As to the question of the burden of proof, the Supreme Court stated that it is the party alleging a breach of contract who, in principle, bears the burden of proof in this regard. However, it was added that considerations of preserving evidence may shift the burden of proof to the other party. The Supreme Court further said that where the question arises as to whether there has been a breach of the buyer’s obligations relating to the operation of the business during an earn-out period, and what consequences this has had, it may be the buyer who is best placed to secure the evidence. Here again the Supreme Court involved the duty of loyalty by stating that this duty may in itself require the buyer to ensure that the content and background of transactions that deviate from the norm during an earn-out period are well documented, and that any doubt works against the buyer.
 

The earn-out provisions in the case in question and the assessment of the two transactions

Regarding what appears to be a fairly standard earn-out clause, the Supreme Court stated the following (paragraphs 43 and 44):

"My understanding is that the key obligation in this section of the shareholders’ agreement is a requirement that the company be run in the same manner as prior to the transfer – operations are to be continued ‘as they have been conducted to date’. This implies that the buyer is, in principle, obliged to refrain from extraordinary or unusual transactions without the seller’s consent. The obligation to maintain normal operations follows explicitly from the subsequent specification of the most common types of transactions: no material changes shall be made to day-to-day operations, financing, remuneration or accounting principles.

I further understand the provisions to allow for a certain degree of flexibility, in that only ‘significant’ changes are prohibited. It is natural to interpret clause 4.2 as meaning that the materiality threshold applies generally, i.e. not only to the transactions expressly mentioned in sub-clauses (a), (b) and (c)."

Following these statements, the Supreme Court then addressed the actual assessments of the earn-out provisions concerning the two transactions (the sale of shareholdings to related parties and the write-down of shareholding). The concrete outcome of these assessment have already been described in the introductory part of this article.

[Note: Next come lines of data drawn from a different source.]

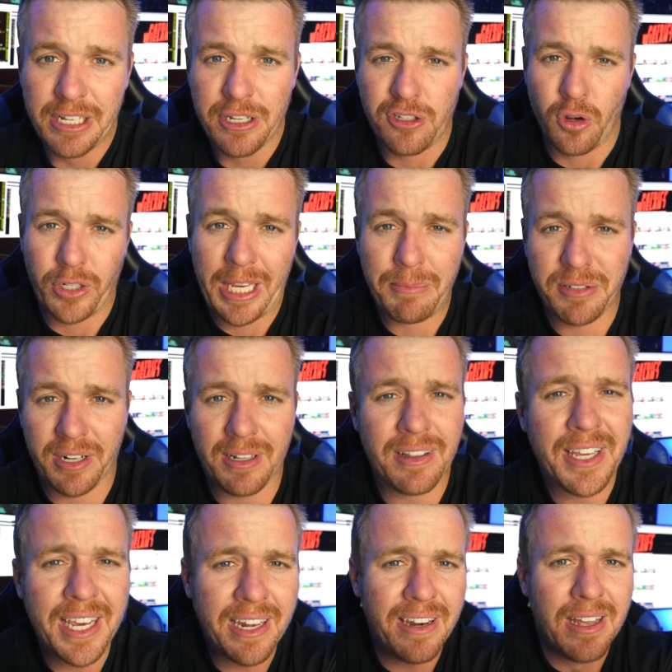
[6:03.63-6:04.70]
So it keeps it
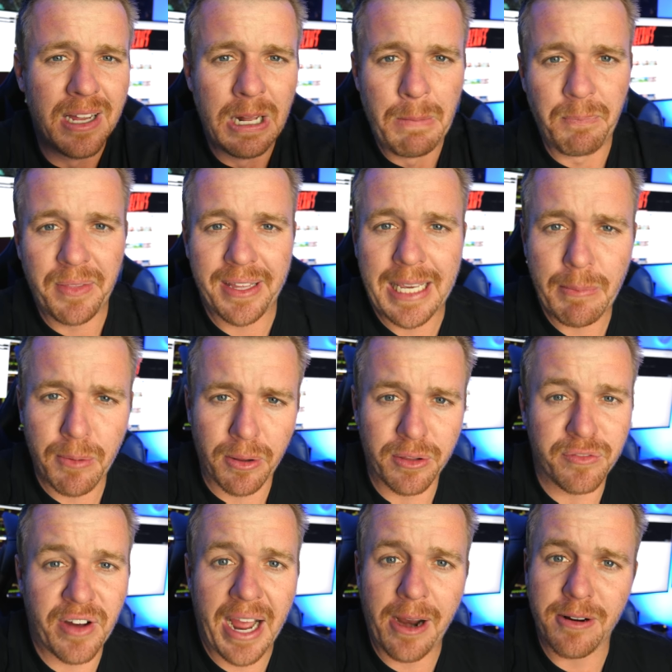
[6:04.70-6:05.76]
clean and keep all
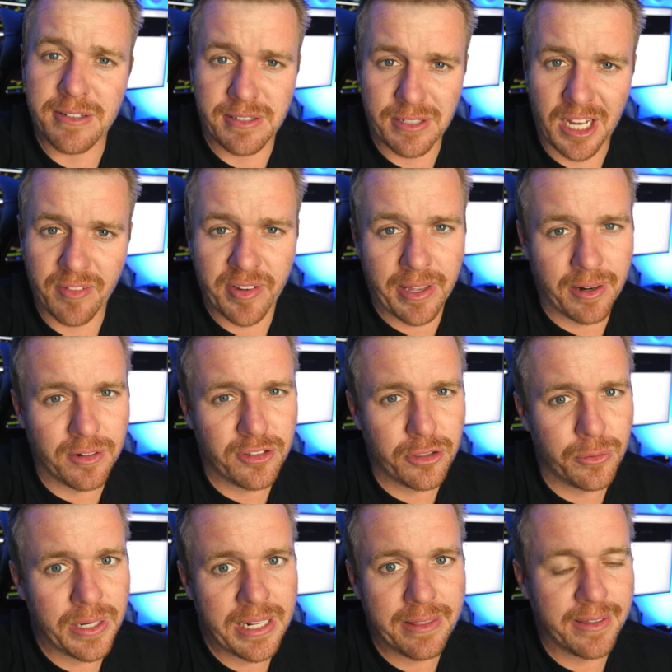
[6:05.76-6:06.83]
the viruses off it. I don't
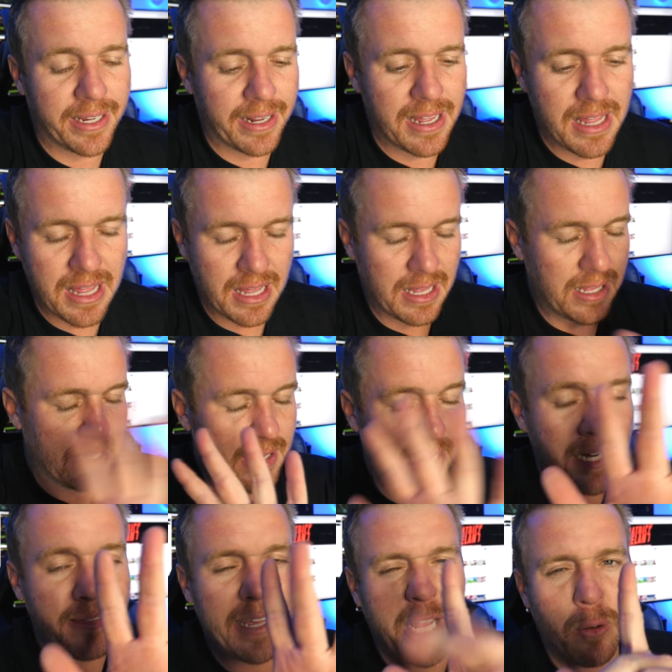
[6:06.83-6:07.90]
do anything,
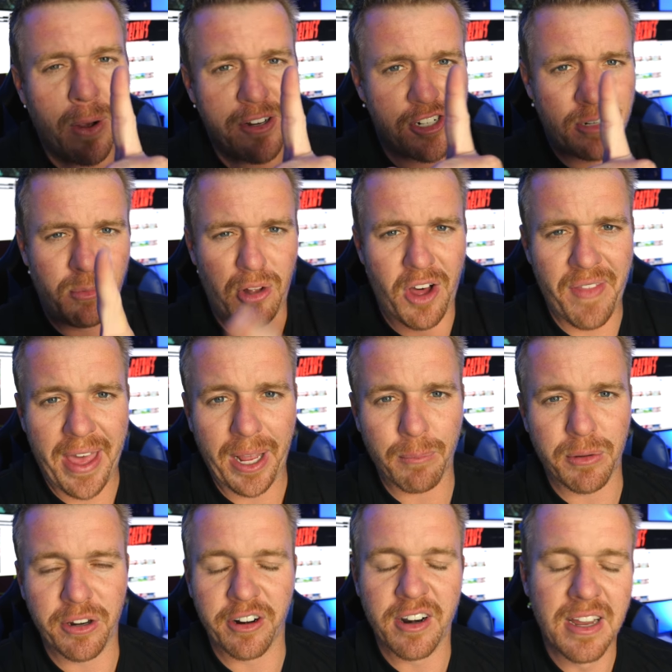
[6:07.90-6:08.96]
anything questionable on that
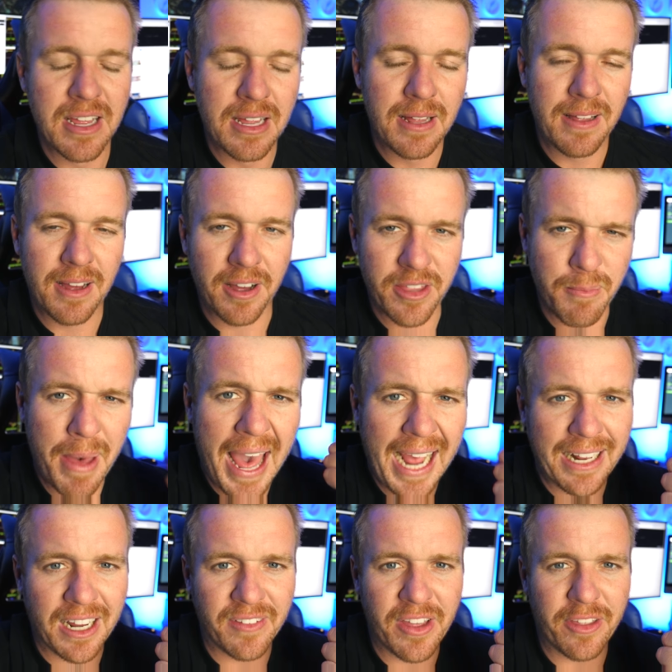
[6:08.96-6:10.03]
computer. On the
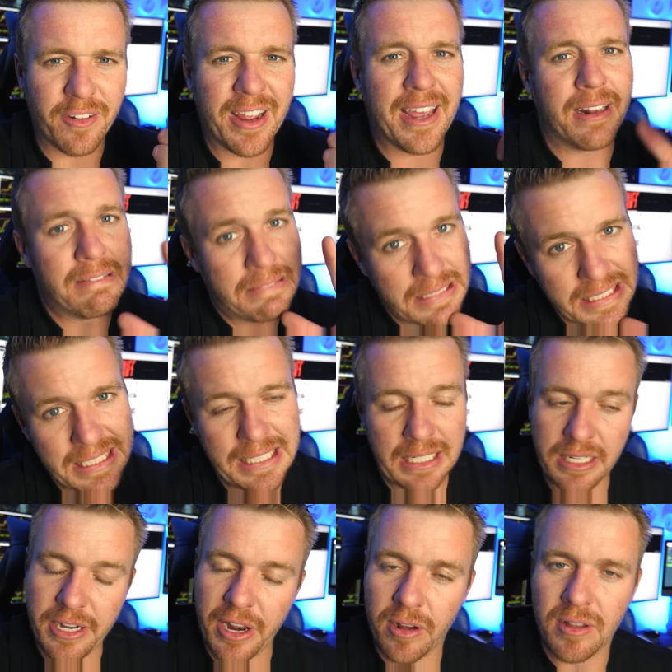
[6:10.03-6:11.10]
Mac, on the other hand, eh,
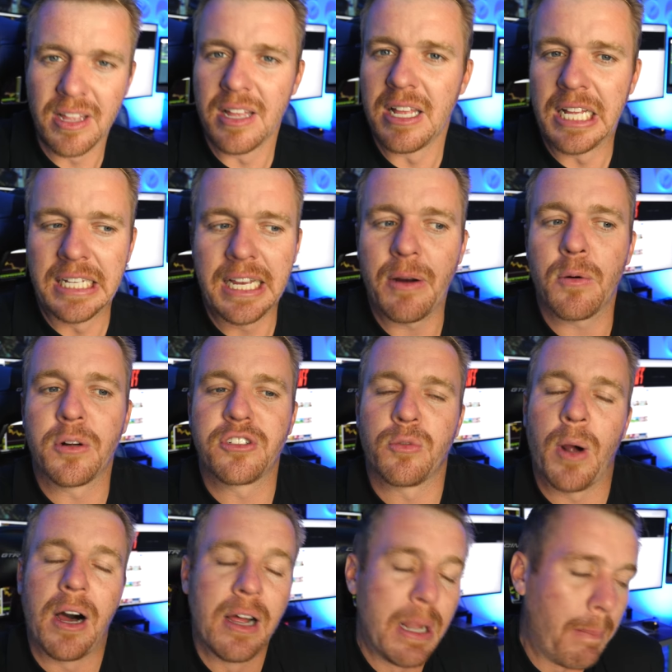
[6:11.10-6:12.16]
you know, every once
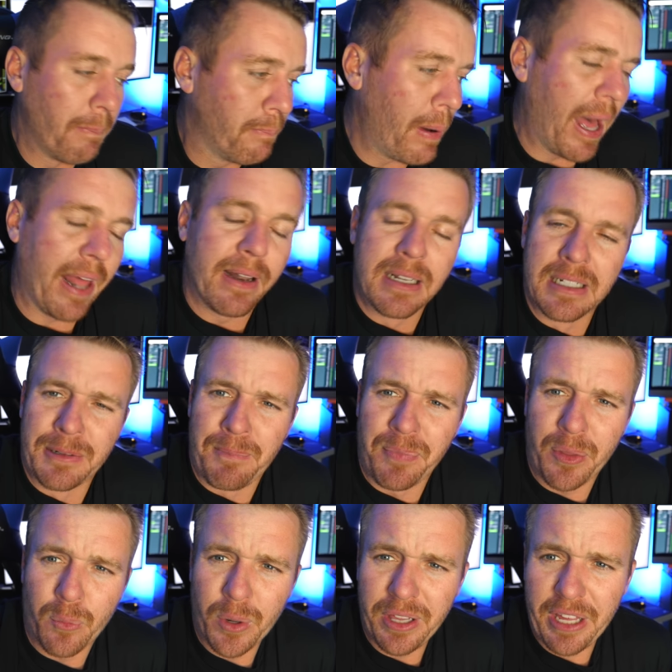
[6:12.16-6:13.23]
in a while. But
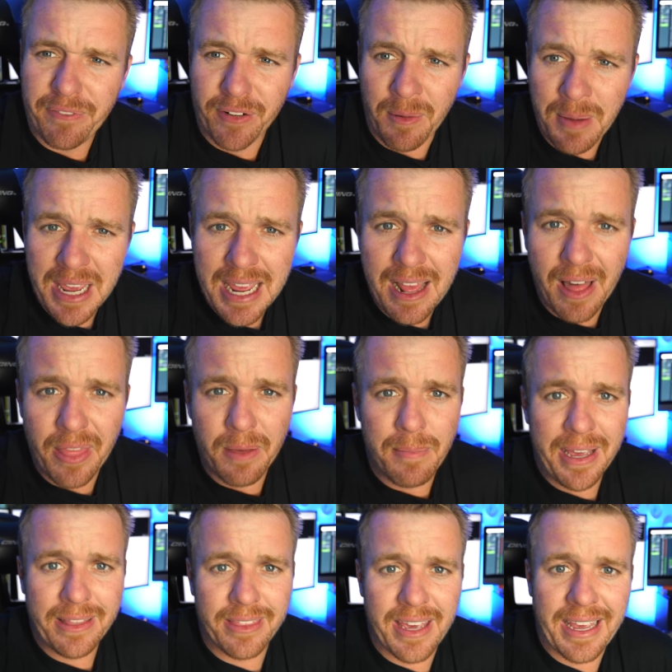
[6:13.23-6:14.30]
really for me, the
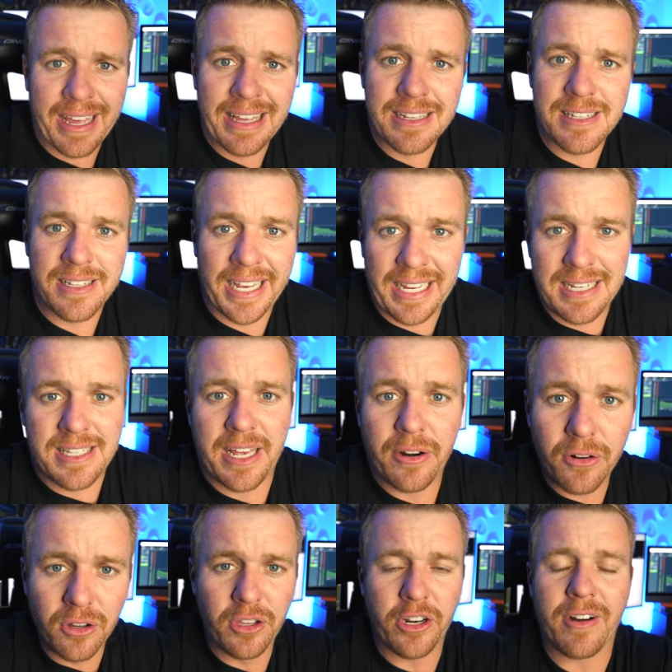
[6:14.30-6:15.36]
big thing is, like I said
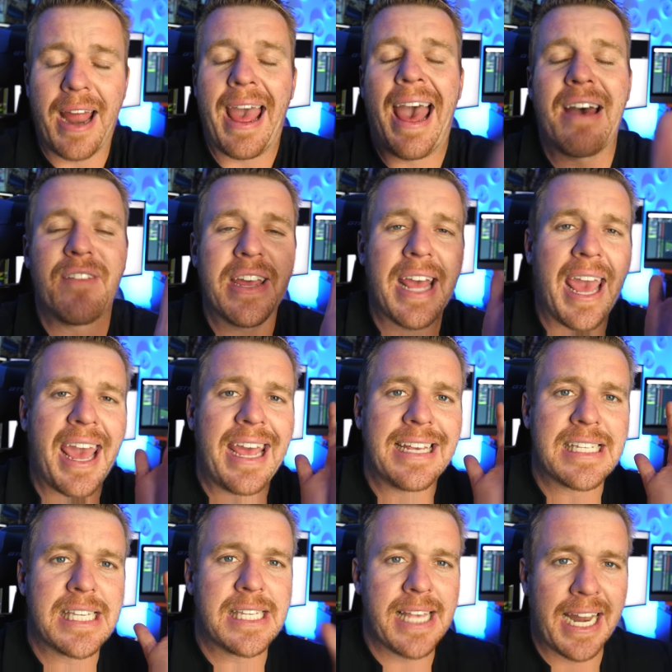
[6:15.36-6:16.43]
earlier, having
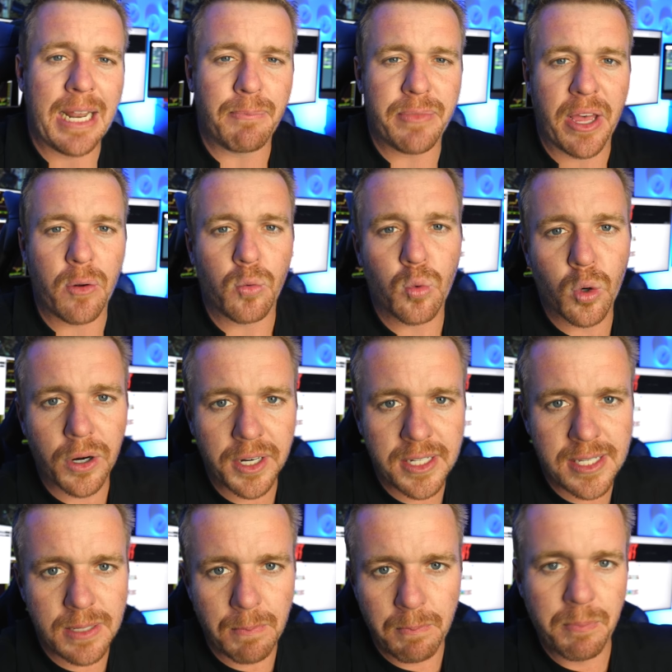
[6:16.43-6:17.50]
a setup that
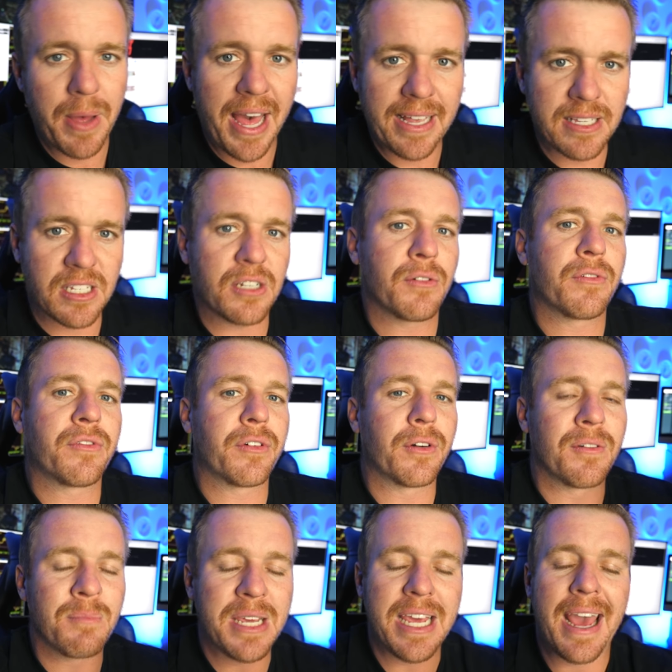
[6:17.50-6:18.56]
works best
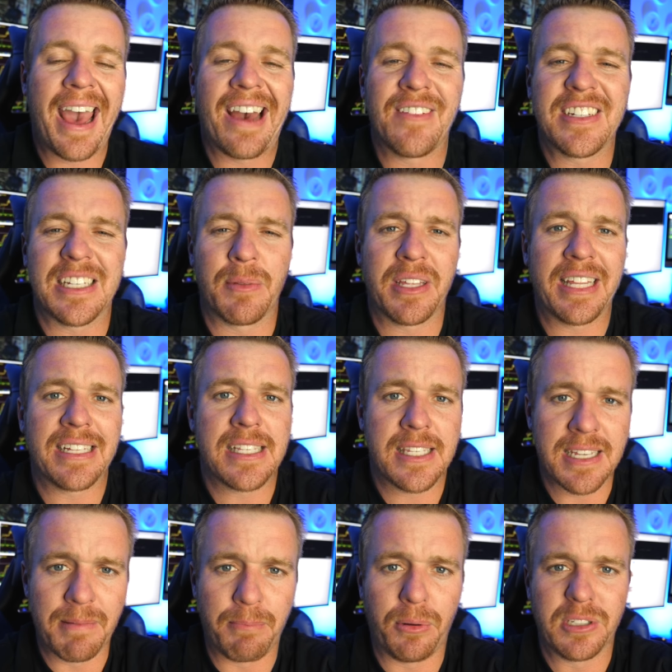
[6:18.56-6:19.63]
for me. Having something that's
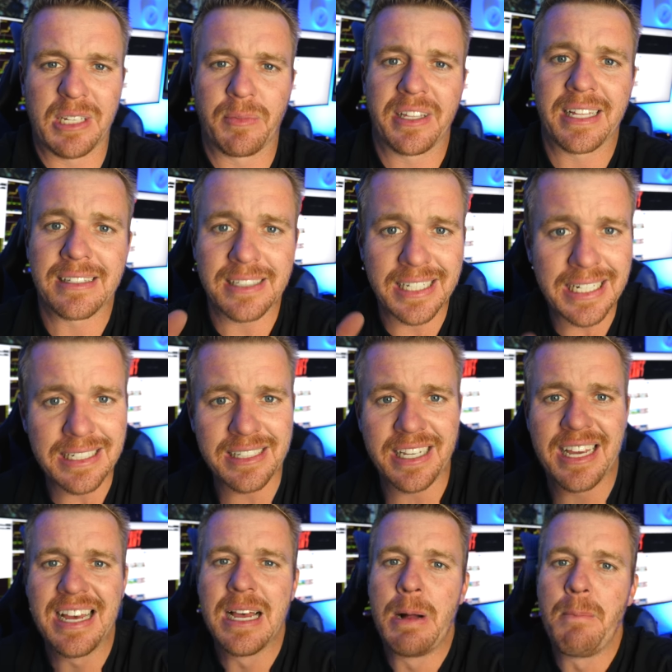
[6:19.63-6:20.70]
simple, something that's easy.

As stated there, the sale was considered an extraordinary transaction in breach of the restrictions in the agreement causing a loss to the seller (as the shareholdings were not transferred at market value), while there was sufficient accounting basis for the write-down and this was therefore not considered unlawful vis-à-vis the seller.

Conclusion

The judgement discussed above appears to be the first judgement from the Norwegian Supreme Court concerning earn-out clauses and the duty of loyalty. In fact, the Supreme Court says the same in its judgement and refers to a judgement from Swedish law (NJA 2021, page 943) as an example from other Nordic countries.

As explained above, the Supreme Court uses the opportunity to make statements concerning the definition of the term "earn-out", how such clauses should be interpreted, the use, importance/extent (note in particular that "certain circumstances may call for a stricter requirement of loyalty") and the limits of the duty of loyalty, and the question of burden of proof (which can shift to the buyer) when assessing earn-out clauses.

 

[1] See HR-2026-1233-A (judgement dated 3 June 2026).